Gateway Interchange Contexts
When your software system communicates with external systems or devices, there is good reason to isolate all communication with the external system into a single place and perform the relevant translation there. I call this pattern The Gateway Interchange Context.
It’s an independent piece of software that sits conceptually at the edge of your architecture and mediates communication between agents outside the architecture and those within it.
Gateway signifies that it’s a specific channel which enables communication and interchange signifies that there is some translation of language between the two systems.
An Example Gateway Interchange Context
Consider a software system for remotely managing and monitoring devices. Those devices could be cars, motorbikes, boats, drones, and other devices which move around.
Internally, the system has many bounded contexts, including:
- Location: tracking the current and historical location of each device
- Geofencing: ability to receive notifications when a device is outside a specified geofence
- Component Monitoring: ability to monitor the health of components of the device like it’s engine, ECU, and so on
- Remote Diagnostics: ability to remotely fix problems
- Device Configurator: remotely configuring and changing configuration (e.g. engine mode)

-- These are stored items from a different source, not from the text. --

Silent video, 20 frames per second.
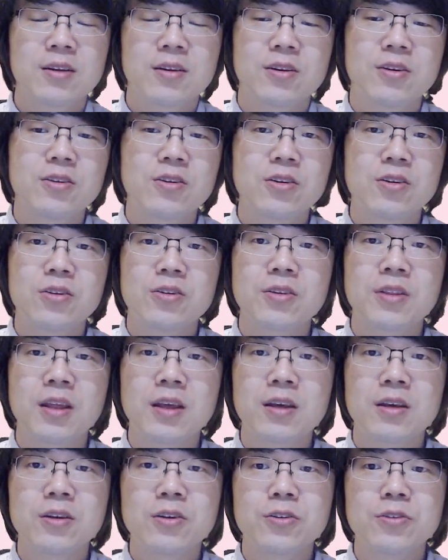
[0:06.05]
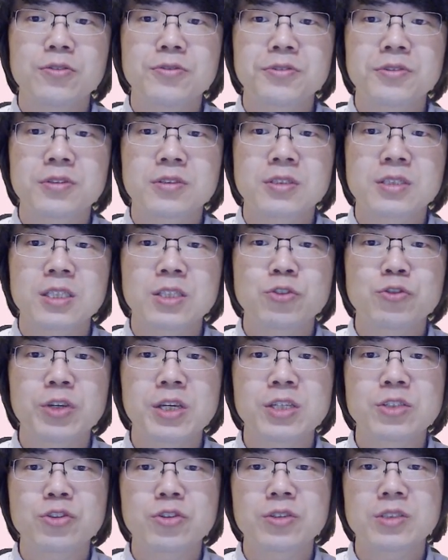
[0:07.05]
Now the
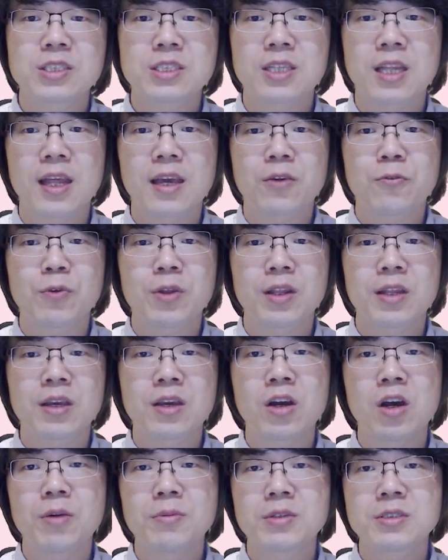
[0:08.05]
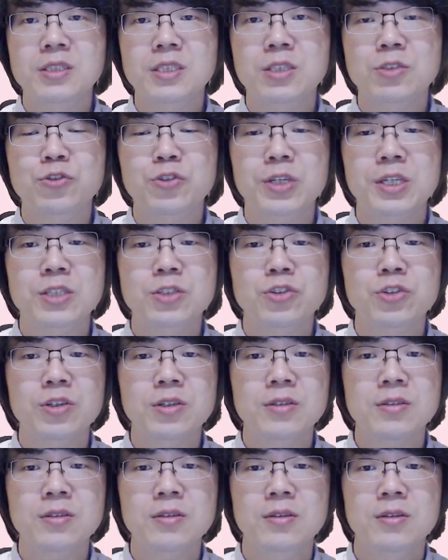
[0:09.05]
situation is like really common
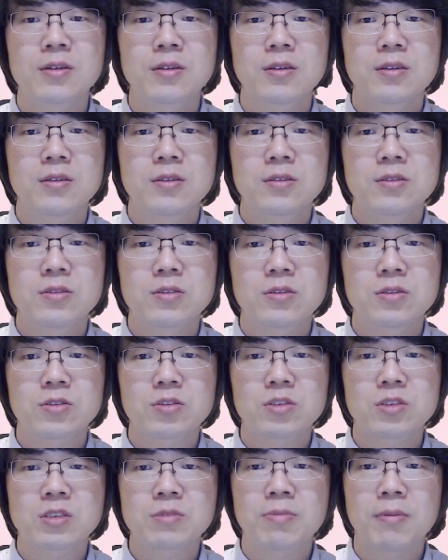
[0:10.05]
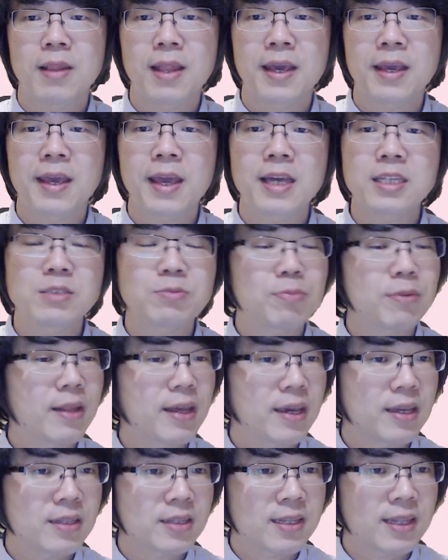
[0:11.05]
situation. Just black has
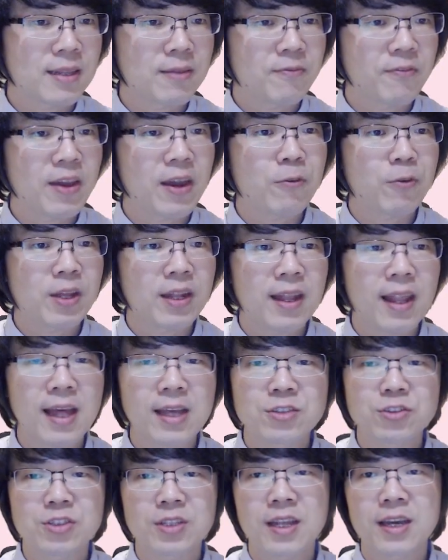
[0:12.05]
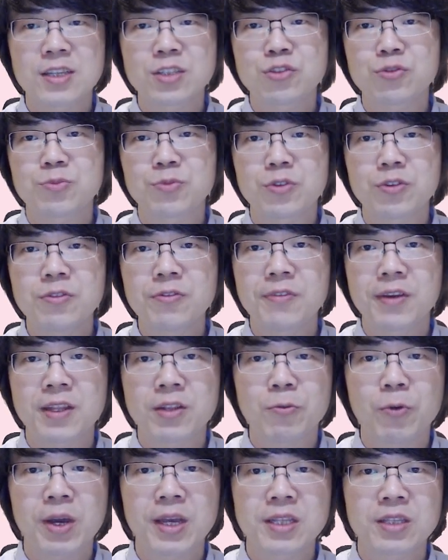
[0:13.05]
played a very large knight move
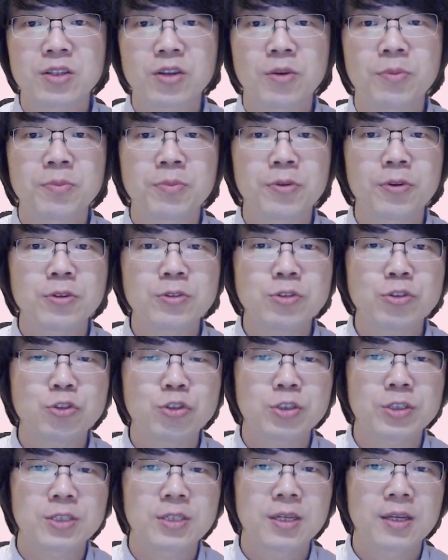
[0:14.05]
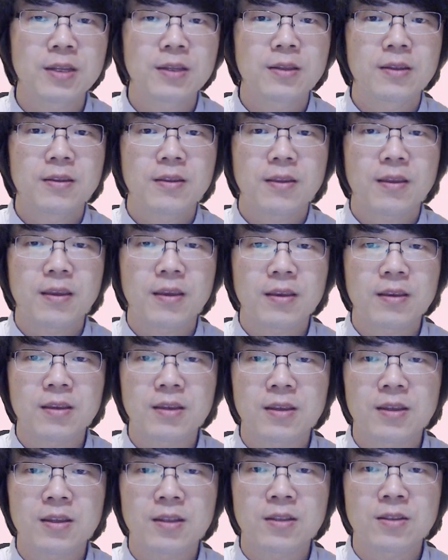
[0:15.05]
and white approach.
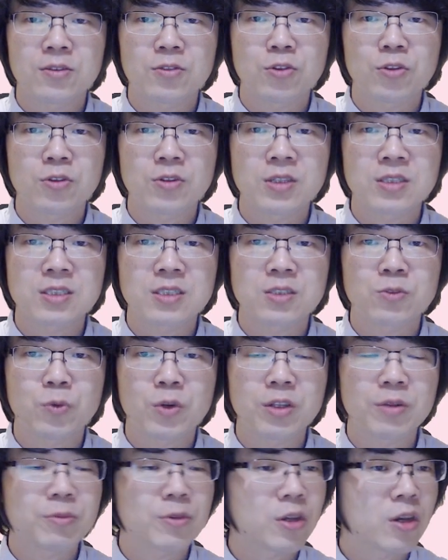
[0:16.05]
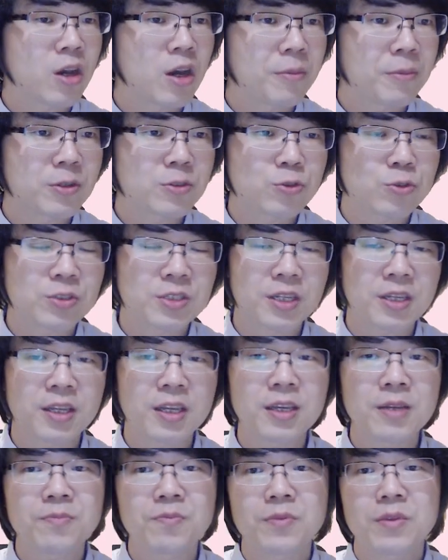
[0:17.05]
And this is one of the common joseki.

Ideally, each context would be an Open Host. It would have a single HTTP and/or MQTT endpoint which all devices sent messages to in a standard protocol.
However, Open Host is not alway possible. Many of the devices may have their custom protocol for optimising network usage (and other reasons) by bundling a variety of messages into a single payload .
Rather than having the details of each custom protocol leak into every context (Location, Geofencing, Remote Diagnostics, etc) a Gateway Interchange Context can be used to receive all incoming messages from devices, convert them into a standard format and route them to the contexts which own that data.
Anatomy of a Gateway Interchange Context
The Gateway Interchange Context is by no means a new concept. In fact, it’s a combination of three patterns which were first presented in Enterprise Integration Patterns over a decade ago.
The first element of the GIC is a translator. It receives commands or events from outside the system in one protocol and translates them into another protocol. For example, it could convert a custom UDP protocol into a JSON structure.
Secondly, the GIC is a splitter. It splits the incoming message into multiple smaller messages which are logically decoupled — e.g. location and monitoring data.
Lastly, the GIC is a content based router. It then sends each of the messages as a command to the context which owns that data.
Why is this a command? Each of the split messages represents a piece of data that is owned by a single context. If a context like Geofencing needs location data, it should listen to events from the Location service and not receive the data directly from the GIC.
Gateway Interchange Context Trade-offs
Coupling and cohesion are the key factors in many design decisions, and the Gateway Interchange Context represents an explicit coupling trade-off.
When a message format changes, e.g. a new piece of location data is added to the message format, now two parts of our system need to be modified. The GIC needs to parse, split, and route this new piece of information, and the Location Context needs to receive and use it.
We can avoid having to make two changes in two different contexts by simply allowing all contexts to do the translation themselves. E.g. the Location Context would receive a copy of the untranslated external message and pick out the location data it cares about.
In my opinion, having the custom protocol (or many custom protocol) translations scattered throughout many of the contexts in a system increases the overall complexity requiring many teams to know about the translation details.
If the custom protocol has a major change, then many contexts would need to be changed. This would not be the case if the translation was contained within the GIC. Equally, if a new device is introduced with a new protocol, it would require a change to many contexts, rather than the addition of a single new GIC which translates to the internal protocol.
The GIC is also risky in that business rules could start to creep in. It’s essential that the GIC does the minimum amount of translation.